O tecido recém-descoberto também poderia atuar como um lubrificante nessa cavidade.

“Pulsações fisiológicas induzidas pelo sistema cardiovascular, pela respiração e por mudanças na posição da cabeça movem constantemente o cérebro dentro da cavidade craniana”, explicam os pesquisadores.

“Como outros mesotélios, a SLYM pode reduzir o atrito entre o cérebro e o crânio durante esses movimentos”, complementam.

A membrana foi descrita pela primeira vez em camundongos, mas os pesquisadores dizem que mais tarde foram capazes de detectá-la também em cérebros humanos doados para pesquisa.

Eles explicam que não foi possível observá-la antes porque o material se desintegra quando o cérebro é extraído do crânio durante as autópsias.

Além disso, dizem eles, trata-se de uma membrana muita fina — com apenas algumas células de espessura — que não pode ser vista em pessoas vivas por meio de exames de imagem convencionais.

Crédito, Getty Images

Legenda da foto,

Os resíduos das células cerebrais incluem a chamada proteína beta-amilóide, que pode estar envolvida com a doença de Alzheimer

Sistema glinfático

Há dez anos, a mesma equipe de neurocientistas das universidades de Rochester e de Copenhague transformou a compreensão dos processos e da mecânica do cérebro ao publicar a descoberta do chamado sistema glinfático.

Eles descreveram a descoberta como um mecanismo cuja função é eliminar ou limpar os resíduos que se acumulam no cérebro.

Esse material inclui as proteínas beta-amilóide e TAU, que parecem estar envolvidas na doença de Alzheimer e se acumulam no cérebro dos pacientes acometidos por esse tipo de demência.

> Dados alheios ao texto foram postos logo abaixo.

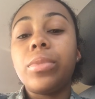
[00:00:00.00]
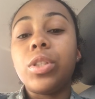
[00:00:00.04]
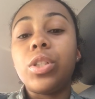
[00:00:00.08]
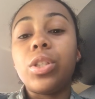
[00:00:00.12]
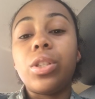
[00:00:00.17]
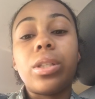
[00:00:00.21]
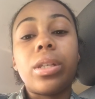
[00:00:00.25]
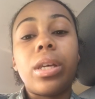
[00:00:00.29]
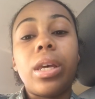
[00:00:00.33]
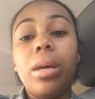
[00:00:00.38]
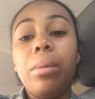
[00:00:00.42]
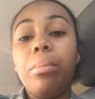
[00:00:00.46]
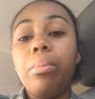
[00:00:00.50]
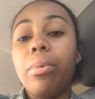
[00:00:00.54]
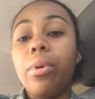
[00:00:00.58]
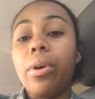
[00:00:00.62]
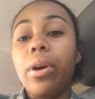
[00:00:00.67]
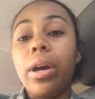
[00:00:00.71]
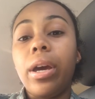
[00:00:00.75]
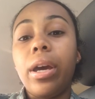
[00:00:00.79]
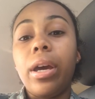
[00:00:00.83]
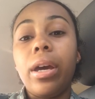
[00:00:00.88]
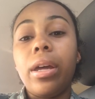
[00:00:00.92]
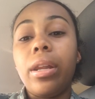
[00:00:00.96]
just keep
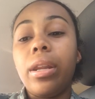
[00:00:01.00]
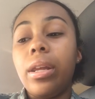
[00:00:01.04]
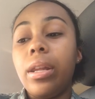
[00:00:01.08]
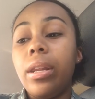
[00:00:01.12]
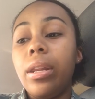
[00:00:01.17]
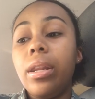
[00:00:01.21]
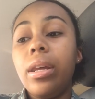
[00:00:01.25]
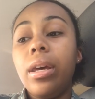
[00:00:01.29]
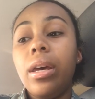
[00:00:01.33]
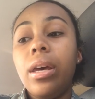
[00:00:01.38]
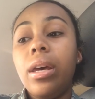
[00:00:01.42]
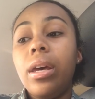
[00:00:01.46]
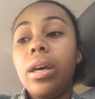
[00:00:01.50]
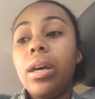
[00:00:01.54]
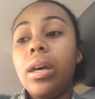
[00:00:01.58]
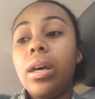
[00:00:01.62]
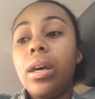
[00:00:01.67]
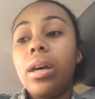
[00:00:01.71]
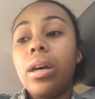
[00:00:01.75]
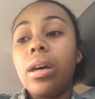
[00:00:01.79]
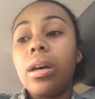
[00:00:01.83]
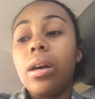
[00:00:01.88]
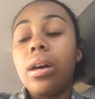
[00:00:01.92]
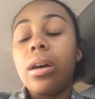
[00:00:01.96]
praying, and
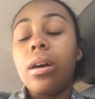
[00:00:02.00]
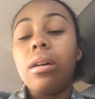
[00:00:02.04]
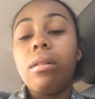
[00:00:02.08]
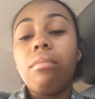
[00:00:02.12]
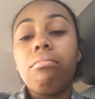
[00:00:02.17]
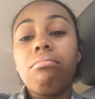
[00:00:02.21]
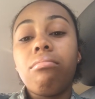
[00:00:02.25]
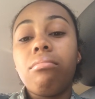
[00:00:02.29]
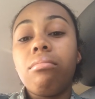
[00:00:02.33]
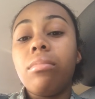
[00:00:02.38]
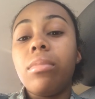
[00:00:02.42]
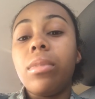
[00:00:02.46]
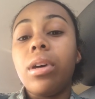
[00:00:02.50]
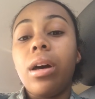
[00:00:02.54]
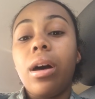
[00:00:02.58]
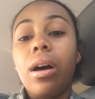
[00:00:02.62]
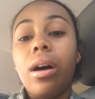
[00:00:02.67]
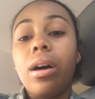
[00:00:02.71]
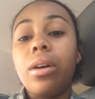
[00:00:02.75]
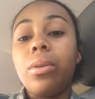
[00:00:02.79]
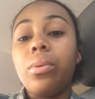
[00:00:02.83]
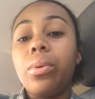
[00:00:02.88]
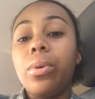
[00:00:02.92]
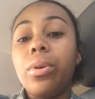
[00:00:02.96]

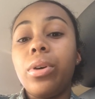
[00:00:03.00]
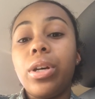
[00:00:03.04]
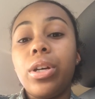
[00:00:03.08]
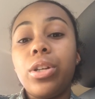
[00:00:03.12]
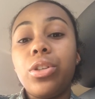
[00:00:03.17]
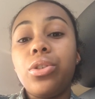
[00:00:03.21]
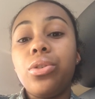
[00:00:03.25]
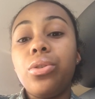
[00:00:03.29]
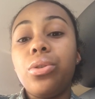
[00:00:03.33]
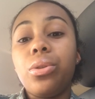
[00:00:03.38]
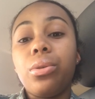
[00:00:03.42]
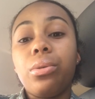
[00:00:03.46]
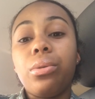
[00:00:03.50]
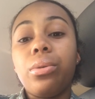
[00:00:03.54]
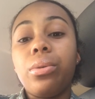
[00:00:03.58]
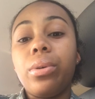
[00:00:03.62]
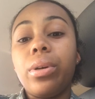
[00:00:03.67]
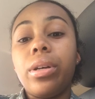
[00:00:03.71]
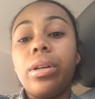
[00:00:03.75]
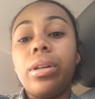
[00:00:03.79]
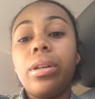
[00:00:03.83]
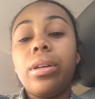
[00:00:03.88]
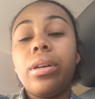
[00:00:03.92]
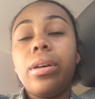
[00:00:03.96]
God will get you through
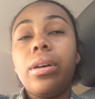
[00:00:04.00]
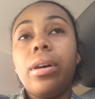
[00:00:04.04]
it.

Desde então, várias equipes de especialistas vêm realizando estudos para desvendar exatamente como funciona o sistema glinfático, por que ele falha algumas vezes e o que acontece no cérebro desses indivíduos acometidos pelo problema.

Os acadêmicos acreditam que a descoberta da membrana SLYM pode ter implicações importantes para a compreensão das funções exatas do sistema glinfático.

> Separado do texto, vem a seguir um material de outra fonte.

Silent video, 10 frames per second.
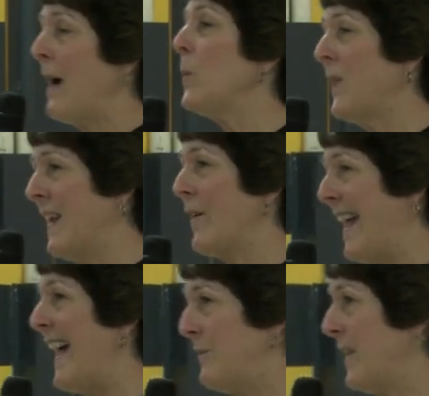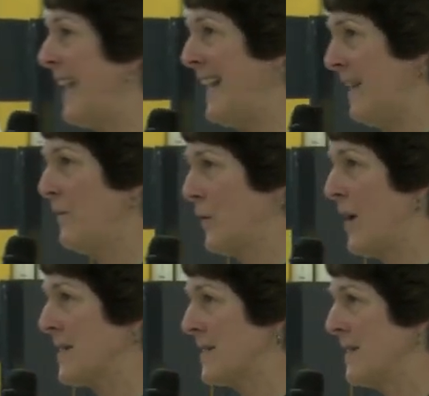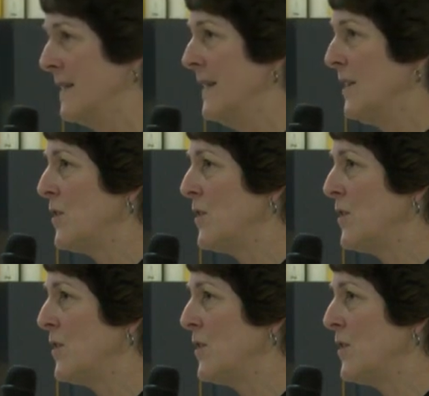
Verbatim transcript: out there advocating for us.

E isso, por sua vez, abriria as portas para novas pesquisas, que podem monitorar essa estrutura e observar sinais de infecção ou de inflamação por trás das doenças do sistema nervoso central.

Os pesquisadores sugerem, por exemplo, que a deterioração da membrana pode dificultar a remoção de resíduos tóxicos que contribuem para as placas que levam ao Alzheimer.

Essa estrutura também desempenharia um papel na defesa do cérebro, impedindo que células imunes estranhas entrem em contato com a população nativa de células cerebrais, o que contribuiria para a inflamação e a progressão do declínio cognitivo.

Nos próximos anos, pesquisas serão feitas para determinar as implicações da existência da SLYM.

Mas, como garante a neurocientista Virginia Plá, entender como essa membrana funciona pode ser a chave para a criação de novos tratamentos, como remédios que possam atravessar a barreira hematoencefálica e agir diretamente no cérebro.

Além disso, devido à sua localização, a estrutura recém-descoberta poderia ser “um elemento-chave em processos inflamatórios, como os que ocorrem em traumatismos cranianos, meningites e esclerose múltipla”.

“Finalmente, saber como essa membrana muda em resposta à neurodegeneração ou ao envelhecimento pode ser essencial para as intervenções que tentam preservar a função cognitiva”, completa a pesquisadora.

O professor Jordi Vilaplana, do Departamento de Bioquímica e Fisiologia da Universidade de Barcelona, na Espanha, considera que a possível presença dessa membrana “é muito interessante”.

“Trata-se de mais um elemento na compreensão do funcionamento do sistema glinfático, sobre o qual ainda permanecem algumas dúvidas sobre a estrutura e o funcionamento dele”, afirma o pesquisador, que não esteve envolvido diretamente no estudo.

“No entanto, do meu ponto de vista, a principal revolução é a descoberta do próprio sistema glinfático e seu possível envolvimento com as doenças neurodegenerativas”, conclui o especialista.